Financial institutions benefit from a security in the form of a tangible asset because the applicant obtains LAP against property. As a result, they are prepared to take out a large debt. However, all due diligence is required, as well as the property’s current valuation and mortgageability. Personal loans have a much lower maximum loan amount, usually between 15-20 lacs, and are based mostly on the individual’s income.

Prepayment charges

Prepayment fees on personal loans or LAPs with fixed interest rates are allowed by lenders. The RBI, on the other hand, has prohibited lenders from charging prepayment costs on floating-rate loans.

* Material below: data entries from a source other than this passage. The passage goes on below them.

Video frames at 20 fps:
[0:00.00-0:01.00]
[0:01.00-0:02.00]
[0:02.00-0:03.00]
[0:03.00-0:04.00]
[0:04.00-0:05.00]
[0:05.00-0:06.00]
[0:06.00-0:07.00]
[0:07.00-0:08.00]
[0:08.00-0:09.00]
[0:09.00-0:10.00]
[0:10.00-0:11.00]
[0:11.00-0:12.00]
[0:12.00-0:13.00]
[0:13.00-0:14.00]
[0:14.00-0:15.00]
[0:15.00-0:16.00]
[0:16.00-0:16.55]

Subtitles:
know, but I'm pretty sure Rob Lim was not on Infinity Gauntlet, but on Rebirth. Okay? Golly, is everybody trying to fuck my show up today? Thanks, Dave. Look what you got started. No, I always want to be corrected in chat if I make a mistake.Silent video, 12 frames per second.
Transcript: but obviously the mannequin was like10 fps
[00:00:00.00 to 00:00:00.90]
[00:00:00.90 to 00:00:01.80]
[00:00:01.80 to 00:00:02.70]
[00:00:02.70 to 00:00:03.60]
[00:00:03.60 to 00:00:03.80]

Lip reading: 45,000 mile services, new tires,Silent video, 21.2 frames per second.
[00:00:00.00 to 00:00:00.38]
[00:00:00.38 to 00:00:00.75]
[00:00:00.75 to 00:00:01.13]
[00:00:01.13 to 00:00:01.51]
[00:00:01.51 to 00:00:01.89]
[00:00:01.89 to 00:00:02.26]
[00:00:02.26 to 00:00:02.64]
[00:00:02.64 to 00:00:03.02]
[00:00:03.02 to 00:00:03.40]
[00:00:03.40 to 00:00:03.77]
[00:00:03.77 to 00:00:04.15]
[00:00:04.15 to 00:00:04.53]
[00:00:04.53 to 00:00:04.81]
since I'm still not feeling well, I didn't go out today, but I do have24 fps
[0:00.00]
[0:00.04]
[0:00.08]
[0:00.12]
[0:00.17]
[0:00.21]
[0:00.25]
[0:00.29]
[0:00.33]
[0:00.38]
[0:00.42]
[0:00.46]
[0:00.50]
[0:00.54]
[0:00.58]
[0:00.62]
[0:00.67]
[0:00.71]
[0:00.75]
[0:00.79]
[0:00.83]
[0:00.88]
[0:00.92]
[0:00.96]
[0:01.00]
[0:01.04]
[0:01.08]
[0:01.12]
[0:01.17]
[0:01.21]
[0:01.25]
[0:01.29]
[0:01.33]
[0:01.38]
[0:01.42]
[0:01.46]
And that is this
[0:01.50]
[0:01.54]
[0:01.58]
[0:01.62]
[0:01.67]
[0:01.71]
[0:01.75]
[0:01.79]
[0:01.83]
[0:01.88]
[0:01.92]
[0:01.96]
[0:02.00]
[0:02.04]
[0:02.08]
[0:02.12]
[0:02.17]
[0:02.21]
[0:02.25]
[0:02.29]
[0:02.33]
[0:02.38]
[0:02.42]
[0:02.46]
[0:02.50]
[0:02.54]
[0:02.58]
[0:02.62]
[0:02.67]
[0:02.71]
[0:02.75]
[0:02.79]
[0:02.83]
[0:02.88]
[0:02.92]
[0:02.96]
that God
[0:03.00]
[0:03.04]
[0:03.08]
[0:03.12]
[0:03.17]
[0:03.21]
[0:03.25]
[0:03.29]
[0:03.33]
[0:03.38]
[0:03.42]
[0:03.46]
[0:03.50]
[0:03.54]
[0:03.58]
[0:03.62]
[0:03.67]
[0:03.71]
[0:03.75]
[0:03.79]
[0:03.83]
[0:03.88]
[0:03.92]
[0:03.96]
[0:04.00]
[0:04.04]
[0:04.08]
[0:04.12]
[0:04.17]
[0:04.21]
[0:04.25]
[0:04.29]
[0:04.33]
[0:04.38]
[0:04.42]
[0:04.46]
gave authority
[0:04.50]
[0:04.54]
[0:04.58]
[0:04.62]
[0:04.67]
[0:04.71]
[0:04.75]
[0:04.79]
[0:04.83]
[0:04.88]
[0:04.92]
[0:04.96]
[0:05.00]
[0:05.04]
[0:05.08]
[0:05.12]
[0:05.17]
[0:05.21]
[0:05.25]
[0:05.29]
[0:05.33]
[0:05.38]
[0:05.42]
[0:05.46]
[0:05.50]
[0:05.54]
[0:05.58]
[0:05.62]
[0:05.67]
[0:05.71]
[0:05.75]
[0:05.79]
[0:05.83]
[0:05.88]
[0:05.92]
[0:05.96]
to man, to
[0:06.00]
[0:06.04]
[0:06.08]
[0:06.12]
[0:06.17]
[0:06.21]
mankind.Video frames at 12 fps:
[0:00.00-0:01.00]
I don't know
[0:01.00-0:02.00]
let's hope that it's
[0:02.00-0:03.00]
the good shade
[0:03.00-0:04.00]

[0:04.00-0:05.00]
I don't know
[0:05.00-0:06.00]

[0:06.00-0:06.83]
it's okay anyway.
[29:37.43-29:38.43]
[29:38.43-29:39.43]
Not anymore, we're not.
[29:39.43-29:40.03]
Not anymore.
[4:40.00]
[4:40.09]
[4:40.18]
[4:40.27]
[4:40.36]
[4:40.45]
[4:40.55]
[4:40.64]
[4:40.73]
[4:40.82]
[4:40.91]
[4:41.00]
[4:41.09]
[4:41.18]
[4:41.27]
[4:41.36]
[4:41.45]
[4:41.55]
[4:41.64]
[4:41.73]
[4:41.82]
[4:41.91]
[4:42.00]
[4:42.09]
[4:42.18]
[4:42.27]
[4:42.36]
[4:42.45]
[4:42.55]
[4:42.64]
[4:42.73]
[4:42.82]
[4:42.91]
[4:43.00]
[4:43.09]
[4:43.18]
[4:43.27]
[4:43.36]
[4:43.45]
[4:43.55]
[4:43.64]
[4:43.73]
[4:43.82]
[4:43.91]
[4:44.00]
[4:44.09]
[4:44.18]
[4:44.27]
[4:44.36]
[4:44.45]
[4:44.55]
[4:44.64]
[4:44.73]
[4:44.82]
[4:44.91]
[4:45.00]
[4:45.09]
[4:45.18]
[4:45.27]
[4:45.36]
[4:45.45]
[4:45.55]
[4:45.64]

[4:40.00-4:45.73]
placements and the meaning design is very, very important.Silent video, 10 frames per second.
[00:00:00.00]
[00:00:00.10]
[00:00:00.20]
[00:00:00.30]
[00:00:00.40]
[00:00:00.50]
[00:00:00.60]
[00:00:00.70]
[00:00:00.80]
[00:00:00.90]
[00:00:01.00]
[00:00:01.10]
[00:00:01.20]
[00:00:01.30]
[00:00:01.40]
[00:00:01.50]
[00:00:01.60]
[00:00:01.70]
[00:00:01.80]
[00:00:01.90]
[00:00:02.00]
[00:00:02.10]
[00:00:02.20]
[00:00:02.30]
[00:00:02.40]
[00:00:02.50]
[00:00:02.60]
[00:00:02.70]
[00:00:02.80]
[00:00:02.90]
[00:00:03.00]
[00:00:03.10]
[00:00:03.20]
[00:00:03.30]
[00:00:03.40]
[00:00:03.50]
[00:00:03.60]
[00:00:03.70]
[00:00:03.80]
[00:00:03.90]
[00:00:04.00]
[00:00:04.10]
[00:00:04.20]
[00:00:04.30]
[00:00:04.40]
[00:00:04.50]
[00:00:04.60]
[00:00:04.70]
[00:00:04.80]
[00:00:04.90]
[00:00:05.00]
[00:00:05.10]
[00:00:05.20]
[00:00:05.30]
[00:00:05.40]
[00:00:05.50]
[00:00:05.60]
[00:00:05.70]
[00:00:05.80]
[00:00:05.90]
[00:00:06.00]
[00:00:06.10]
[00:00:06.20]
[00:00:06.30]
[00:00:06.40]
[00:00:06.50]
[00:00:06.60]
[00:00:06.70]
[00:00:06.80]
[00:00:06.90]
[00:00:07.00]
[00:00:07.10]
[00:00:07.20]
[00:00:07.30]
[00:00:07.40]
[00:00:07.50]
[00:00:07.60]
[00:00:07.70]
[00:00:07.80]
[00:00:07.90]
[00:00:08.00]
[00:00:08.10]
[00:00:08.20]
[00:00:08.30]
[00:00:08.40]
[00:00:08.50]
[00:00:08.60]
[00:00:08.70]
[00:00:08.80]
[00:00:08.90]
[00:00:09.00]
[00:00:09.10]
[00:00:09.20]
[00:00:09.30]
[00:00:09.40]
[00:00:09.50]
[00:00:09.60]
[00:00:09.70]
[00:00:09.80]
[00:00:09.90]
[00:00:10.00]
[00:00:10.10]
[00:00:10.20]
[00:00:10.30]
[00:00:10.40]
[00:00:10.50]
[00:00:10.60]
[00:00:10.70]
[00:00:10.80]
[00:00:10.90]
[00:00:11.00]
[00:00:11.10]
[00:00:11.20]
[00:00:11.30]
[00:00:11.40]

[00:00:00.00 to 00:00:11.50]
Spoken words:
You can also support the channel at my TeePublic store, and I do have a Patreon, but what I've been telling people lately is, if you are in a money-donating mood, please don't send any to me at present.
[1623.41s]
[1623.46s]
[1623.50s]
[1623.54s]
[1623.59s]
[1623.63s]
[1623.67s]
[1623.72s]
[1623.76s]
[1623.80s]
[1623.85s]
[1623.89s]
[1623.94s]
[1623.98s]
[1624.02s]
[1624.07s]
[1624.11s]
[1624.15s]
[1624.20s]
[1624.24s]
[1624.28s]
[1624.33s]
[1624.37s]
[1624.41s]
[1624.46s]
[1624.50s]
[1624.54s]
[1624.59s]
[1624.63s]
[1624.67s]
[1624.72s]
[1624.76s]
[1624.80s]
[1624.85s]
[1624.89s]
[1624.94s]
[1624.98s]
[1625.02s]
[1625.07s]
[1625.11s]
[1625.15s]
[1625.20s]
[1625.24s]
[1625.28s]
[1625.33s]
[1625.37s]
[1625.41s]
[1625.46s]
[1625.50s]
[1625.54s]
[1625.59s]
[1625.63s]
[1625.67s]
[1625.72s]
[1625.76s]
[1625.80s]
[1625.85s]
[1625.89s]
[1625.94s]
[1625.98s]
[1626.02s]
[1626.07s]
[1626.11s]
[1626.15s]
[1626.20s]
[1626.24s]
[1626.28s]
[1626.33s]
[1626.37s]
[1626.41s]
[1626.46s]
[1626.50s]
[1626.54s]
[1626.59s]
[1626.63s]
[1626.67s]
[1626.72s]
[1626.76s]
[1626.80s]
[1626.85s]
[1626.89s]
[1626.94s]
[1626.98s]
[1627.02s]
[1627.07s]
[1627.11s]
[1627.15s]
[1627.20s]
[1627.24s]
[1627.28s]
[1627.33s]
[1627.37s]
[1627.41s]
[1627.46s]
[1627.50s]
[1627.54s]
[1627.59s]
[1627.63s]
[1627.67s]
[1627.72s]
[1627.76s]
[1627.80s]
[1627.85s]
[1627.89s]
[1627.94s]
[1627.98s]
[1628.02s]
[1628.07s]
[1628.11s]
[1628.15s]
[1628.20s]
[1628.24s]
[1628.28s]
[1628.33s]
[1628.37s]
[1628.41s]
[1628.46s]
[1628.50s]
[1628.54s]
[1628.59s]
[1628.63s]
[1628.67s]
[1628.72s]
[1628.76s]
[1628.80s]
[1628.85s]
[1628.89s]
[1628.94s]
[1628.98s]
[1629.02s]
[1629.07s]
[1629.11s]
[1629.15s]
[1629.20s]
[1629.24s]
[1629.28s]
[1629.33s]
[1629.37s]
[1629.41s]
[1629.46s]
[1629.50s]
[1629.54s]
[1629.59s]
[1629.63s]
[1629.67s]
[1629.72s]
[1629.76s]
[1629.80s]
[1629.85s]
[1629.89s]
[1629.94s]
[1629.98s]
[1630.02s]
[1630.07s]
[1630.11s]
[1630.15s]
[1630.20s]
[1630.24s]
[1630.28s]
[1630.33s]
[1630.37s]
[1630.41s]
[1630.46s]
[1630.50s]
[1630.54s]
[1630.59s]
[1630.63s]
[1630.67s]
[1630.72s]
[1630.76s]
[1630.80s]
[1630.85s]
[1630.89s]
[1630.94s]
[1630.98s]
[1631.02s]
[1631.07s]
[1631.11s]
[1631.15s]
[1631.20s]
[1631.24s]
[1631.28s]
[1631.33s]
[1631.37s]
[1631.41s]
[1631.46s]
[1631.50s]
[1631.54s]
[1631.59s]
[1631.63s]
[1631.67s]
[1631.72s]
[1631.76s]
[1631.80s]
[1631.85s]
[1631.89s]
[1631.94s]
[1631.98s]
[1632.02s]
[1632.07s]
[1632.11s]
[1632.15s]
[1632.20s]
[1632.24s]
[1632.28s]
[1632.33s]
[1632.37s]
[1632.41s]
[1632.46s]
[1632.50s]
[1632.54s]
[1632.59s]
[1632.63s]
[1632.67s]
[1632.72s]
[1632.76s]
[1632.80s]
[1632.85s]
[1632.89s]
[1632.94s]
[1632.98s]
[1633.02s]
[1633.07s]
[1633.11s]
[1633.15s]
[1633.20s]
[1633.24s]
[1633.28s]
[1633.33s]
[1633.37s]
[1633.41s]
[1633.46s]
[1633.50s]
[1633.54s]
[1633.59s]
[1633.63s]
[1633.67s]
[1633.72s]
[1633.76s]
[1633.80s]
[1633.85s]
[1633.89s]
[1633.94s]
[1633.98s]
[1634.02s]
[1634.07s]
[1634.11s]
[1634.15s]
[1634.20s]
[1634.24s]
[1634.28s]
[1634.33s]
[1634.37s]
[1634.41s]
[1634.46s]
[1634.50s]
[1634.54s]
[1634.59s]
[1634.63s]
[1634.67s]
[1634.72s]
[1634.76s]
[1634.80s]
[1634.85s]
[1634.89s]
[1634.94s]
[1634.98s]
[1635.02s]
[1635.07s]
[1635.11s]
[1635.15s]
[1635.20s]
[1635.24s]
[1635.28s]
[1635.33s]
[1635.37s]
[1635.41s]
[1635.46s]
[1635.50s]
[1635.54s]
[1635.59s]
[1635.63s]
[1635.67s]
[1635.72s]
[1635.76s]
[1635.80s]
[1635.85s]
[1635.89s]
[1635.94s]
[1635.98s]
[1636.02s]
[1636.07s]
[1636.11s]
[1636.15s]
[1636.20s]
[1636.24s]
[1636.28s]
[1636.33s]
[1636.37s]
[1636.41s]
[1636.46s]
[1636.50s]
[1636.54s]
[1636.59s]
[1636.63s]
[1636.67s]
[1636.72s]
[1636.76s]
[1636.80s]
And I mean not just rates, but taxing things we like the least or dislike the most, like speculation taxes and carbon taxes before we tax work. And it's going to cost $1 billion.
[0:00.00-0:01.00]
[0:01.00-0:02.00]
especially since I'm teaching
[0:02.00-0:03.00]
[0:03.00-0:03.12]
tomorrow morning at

Personal loan prepayment/foreclosure costs can be as high as 5% of the outstanding balance. Some lenders only allow prepayment after a particular amount of time has passed after the loan was first taken out. Prepayment penalties on fixed-rate LAPs typically range from 1% to 5% of the outstanding loan amount. If you want to pay off your loan early, personal loans or LAPs with adjustable interest rates are a good choice.

While both LAP and personal loans have their own set of benefits and drawbacks, the applicant can choose according to convenience, interest rate, processing time, and required amount.